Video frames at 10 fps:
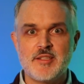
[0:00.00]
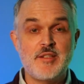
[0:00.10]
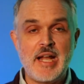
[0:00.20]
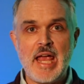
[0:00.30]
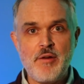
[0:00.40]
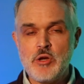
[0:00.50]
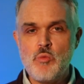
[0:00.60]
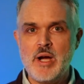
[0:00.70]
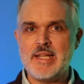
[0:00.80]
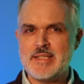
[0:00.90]
because not
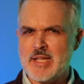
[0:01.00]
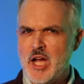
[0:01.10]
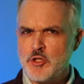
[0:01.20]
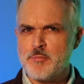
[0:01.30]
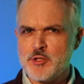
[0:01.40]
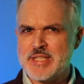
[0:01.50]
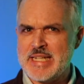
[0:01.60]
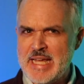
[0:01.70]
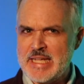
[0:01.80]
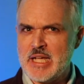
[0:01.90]
everyone is
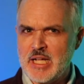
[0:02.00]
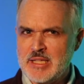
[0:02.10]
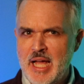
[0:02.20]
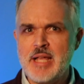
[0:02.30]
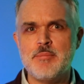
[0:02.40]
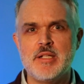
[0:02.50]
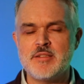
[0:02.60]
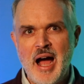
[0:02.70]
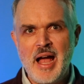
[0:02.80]
100% in alignment,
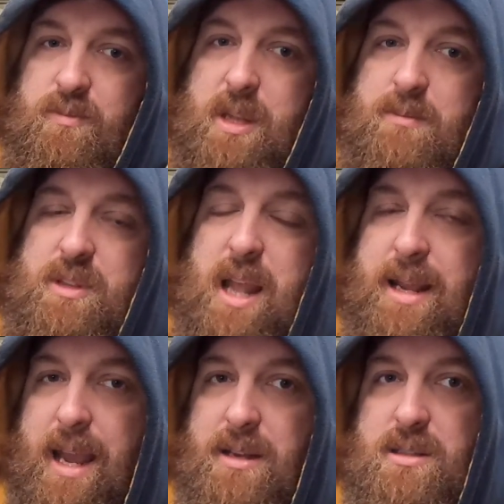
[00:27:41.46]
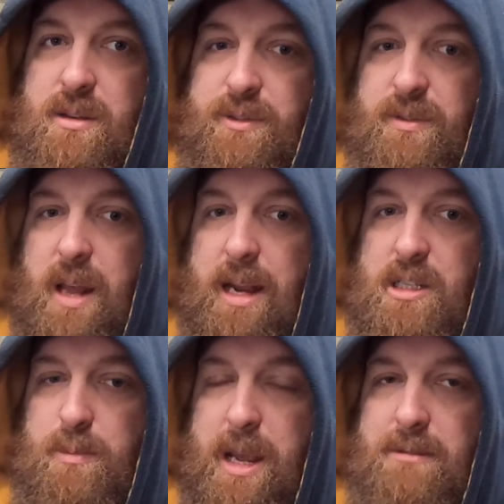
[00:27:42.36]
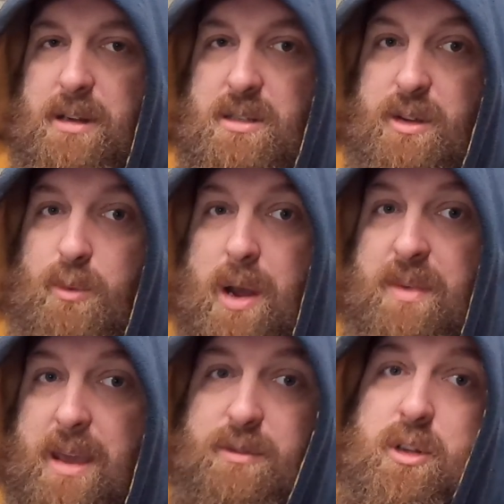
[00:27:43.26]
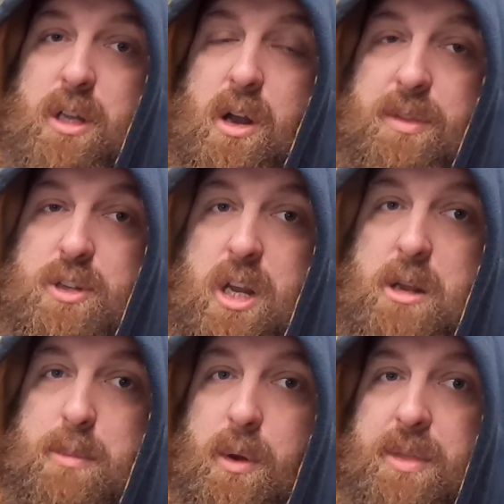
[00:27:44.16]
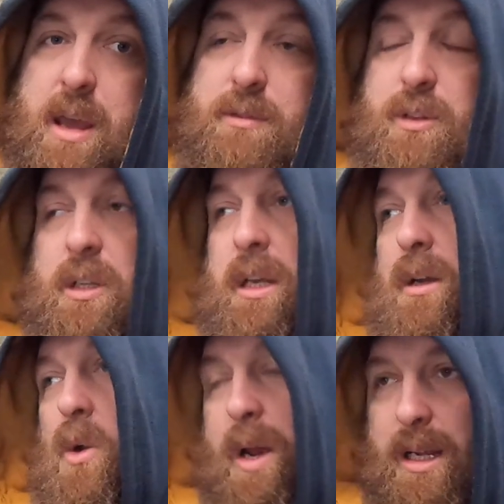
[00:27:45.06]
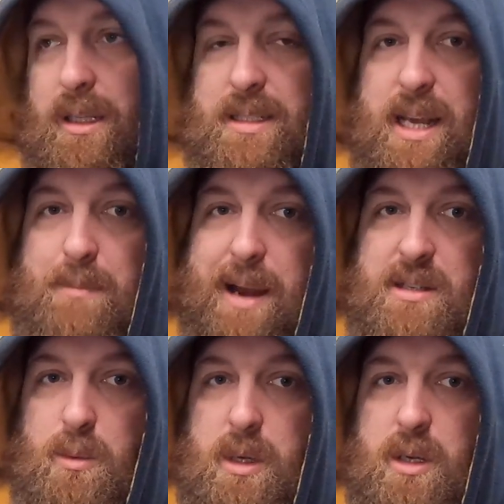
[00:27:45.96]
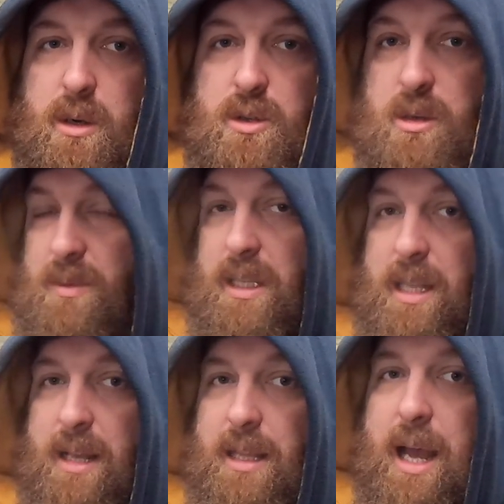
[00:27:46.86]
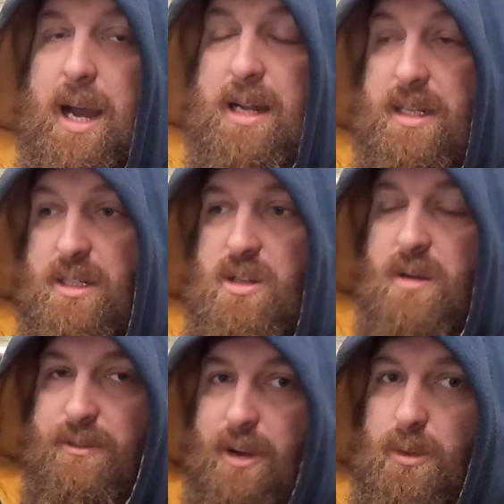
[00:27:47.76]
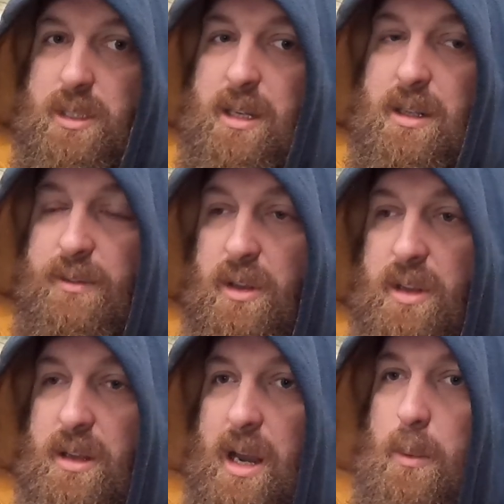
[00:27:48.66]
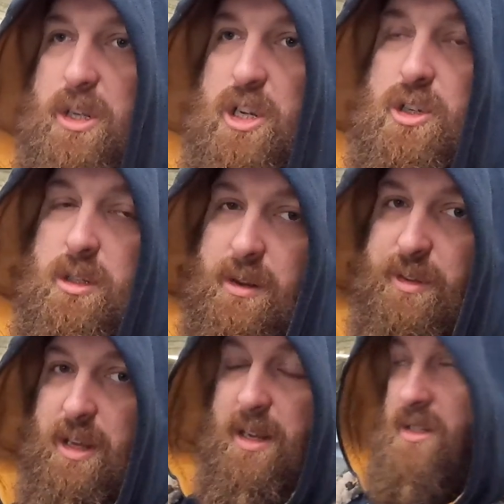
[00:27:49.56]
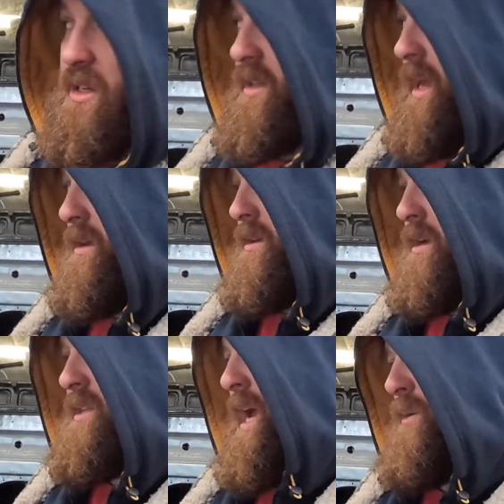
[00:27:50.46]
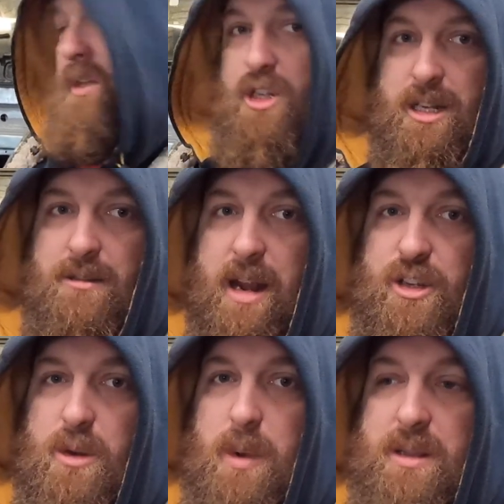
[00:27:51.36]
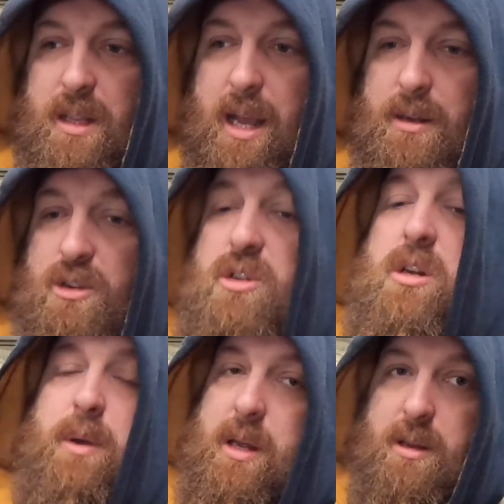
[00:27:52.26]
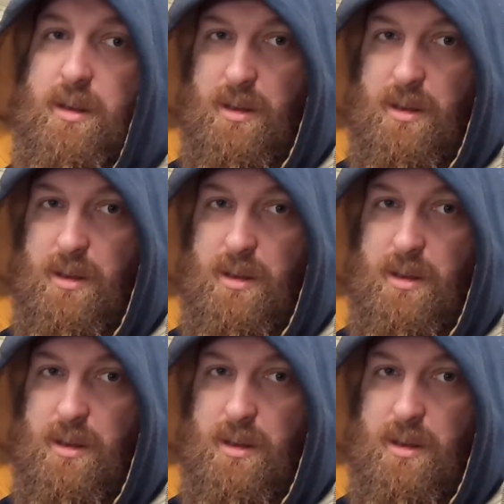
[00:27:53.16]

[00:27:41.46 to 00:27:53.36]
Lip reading: them decades of experience of where they've done it on the cheap, or they've done it quickly to get back to work or something like that, and then it's gone faulty and they've done the, I wish I should have. So they are now the generation where they're like, just do it.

* [Task requirements] Copy all the material exactly; omit images.

* [The answer]
Video frames at 10 fps:
[0:00.00]
[0:00.10]
[0:00.20]
[0:00.30]
[0:00.40]
[0:00.50]
[0:00.60]
[0:00.70]
[0:00.80]
[0:00.90]
because not
[0:01.00]
[0:01.10]
[0:01.20]
[0:01.30]
[0:01.40]
[0:01.50]
[0:01.60]
[0:01.70]
[0:01.80]
[0:01.90]
everyone is
[0:02.00]
[0:02.10]
[0:02.20]
[0:02.30]
[0:02.40]
[0:02.50]
[0:02.60]
[0:02.70]
[0:02.80]
100% in alignment,
[00:27:41.46]
[00:27:42.36]
[00:27:43.26]
[00:27:44.16]
[00:27:45.06]
[00:27:45.96]
[00:27:46.86]
[00:27:47.76]
[00:27:48.66]
[00:27:49.56]
[00:27:50.46]
[00:27:51.36]
[00:27:52.26]
[00:27:53.16]

[00:27:41.46 to 00:27:53.36]
Lip reading: them decades of experience of where they've done it on the cheap, or they've done it quickly to get back to work or something like that, and then it's gone faulty and they've done the, I wish I should have. So they are now the generation where they're like, just do it.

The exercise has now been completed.